If I come to a REST service, it’s because I want to GET or PUT some data (ignoring the bad-boy POST and the troublesome DELETE for now). And I’m going to GET or PUT the data I’m interested in a particular representation.
That data will probably map to some underlying resource — but it might not. The data might map to something ephemeral, like a search result. A search result isn’t really a resource in the system, it’s the *representation* of some *work* that I just did. I *might* create a key for that search, shove it in a data store, and treat it as persistent, but odds are I won’t.
A resource might be mapped with multiple URLs, and it might have multiple representations. A resource might be included in the representation of another related resource.
Even if I’m grabbing data from another source — let’s say a table of user accounts — the service is going to decide how deep to drill to add related records to the representation. My representation might be a very deep rendering of the data, or it might be shallow, with links that tell me where to get the rest of it.
It might come back as XML with a strict XSD schema, or it might just come back as a JSON bundle and you take-what-you-get.
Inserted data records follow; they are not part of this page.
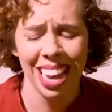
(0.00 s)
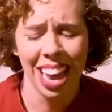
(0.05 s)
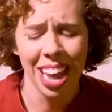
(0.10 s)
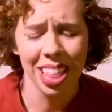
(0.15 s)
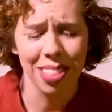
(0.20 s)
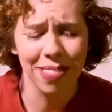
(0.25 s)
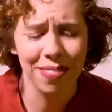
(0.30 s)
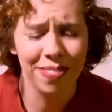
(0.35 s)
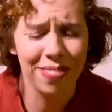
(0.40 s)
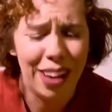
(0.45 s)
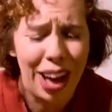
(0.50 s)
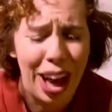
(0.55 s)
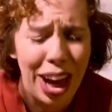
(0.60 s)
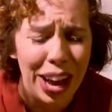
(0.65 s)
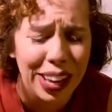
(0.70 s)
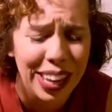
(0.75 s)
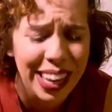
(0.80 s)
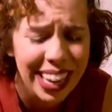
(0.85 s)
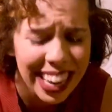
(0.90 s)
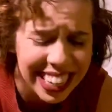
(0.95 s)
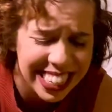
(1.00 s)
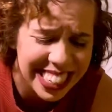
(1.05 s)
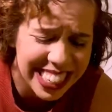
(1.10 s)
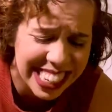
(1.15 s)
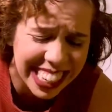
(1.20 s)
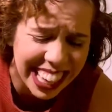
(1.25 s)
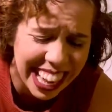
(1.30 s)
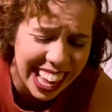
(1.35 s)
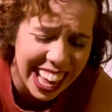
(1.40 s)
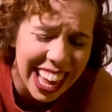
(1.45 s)
The violins
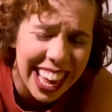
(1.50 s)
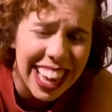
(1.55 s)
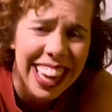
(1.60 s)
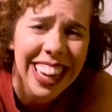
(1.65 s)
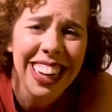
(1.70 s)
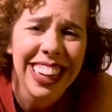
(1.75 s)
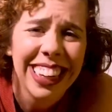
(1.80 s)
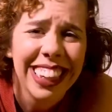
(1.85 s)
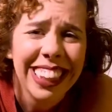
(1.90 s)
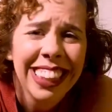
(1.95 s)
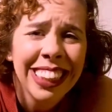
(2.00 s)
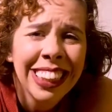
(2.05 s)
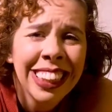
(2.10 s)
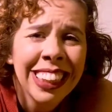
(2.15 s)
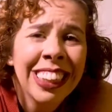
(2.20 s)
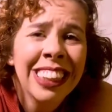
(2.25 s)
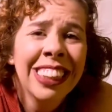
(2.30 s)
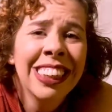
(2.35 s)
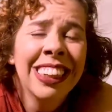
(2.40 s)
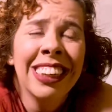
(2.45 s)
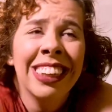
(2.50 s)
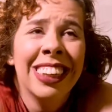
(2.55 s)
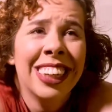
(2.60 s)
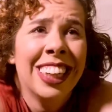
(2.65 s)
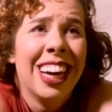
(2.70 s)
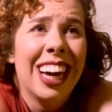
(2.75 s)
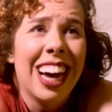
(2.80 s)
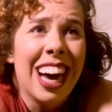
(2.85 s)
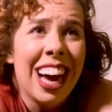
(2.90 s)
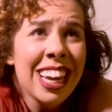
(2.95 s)
again.
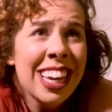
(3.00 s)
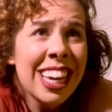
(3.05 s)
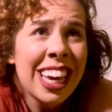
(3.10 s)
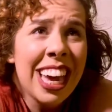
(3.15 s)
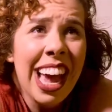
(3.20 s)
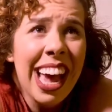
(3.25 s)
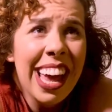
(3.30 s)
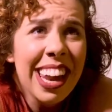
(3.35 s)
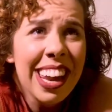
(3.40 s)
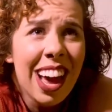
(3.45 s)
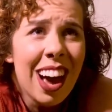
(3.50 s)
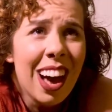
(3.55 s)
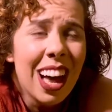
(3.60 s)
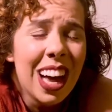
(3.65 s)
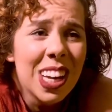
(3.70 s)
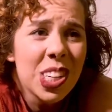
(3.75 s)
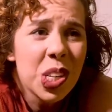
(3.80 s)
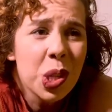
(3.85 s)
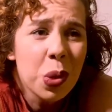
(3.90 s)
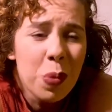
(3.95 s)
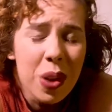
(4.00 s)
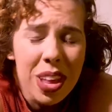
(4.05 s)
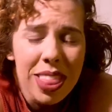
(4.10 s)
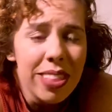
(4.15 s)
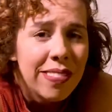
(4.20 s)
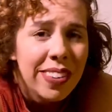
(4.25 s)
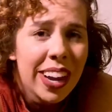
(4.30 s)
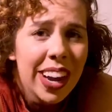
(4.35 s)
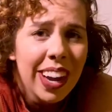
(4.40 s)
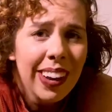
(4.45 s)
I cannot with the
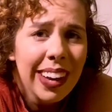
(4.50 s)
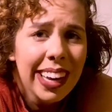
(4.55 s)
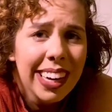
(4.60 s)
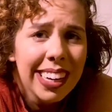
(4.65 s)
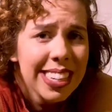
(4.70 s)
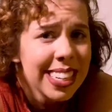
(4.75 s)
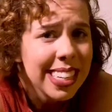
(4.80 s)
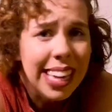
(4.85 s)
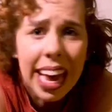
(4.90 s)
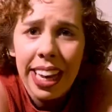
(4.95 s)
violins. I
It might be a raw binary stream.
There’s a many-to-many relationship between representations and resources — so why are we equating them?
The point is, I think that calling a REST service resource-based is misleading. In nice, simple systems serving up static resources like JPG images or HTML files, sure the representation maps directly and easily to the actual data in the data store. But if you step away from that and spend any CPU cycles at all “preparing” the data — even rendering columns in a table into JSON — then your interface is not resource-based anymore, it’s representation-based.
I haven’t thought this all the way through — obviously — but I’m having the nagging feeling that this is related to my problem with the big data dump, and all these disparate REST systems we’re building. I’m having the feeling that asking or even wishing for uniform representations is wrong-headed. That we should be thinking of these systems as a federation of *representation* services, not a federation of resource services.
Right now, I have the feeling that making that fine distinction will be liberating and make things easier, but I have to noodle on it some more.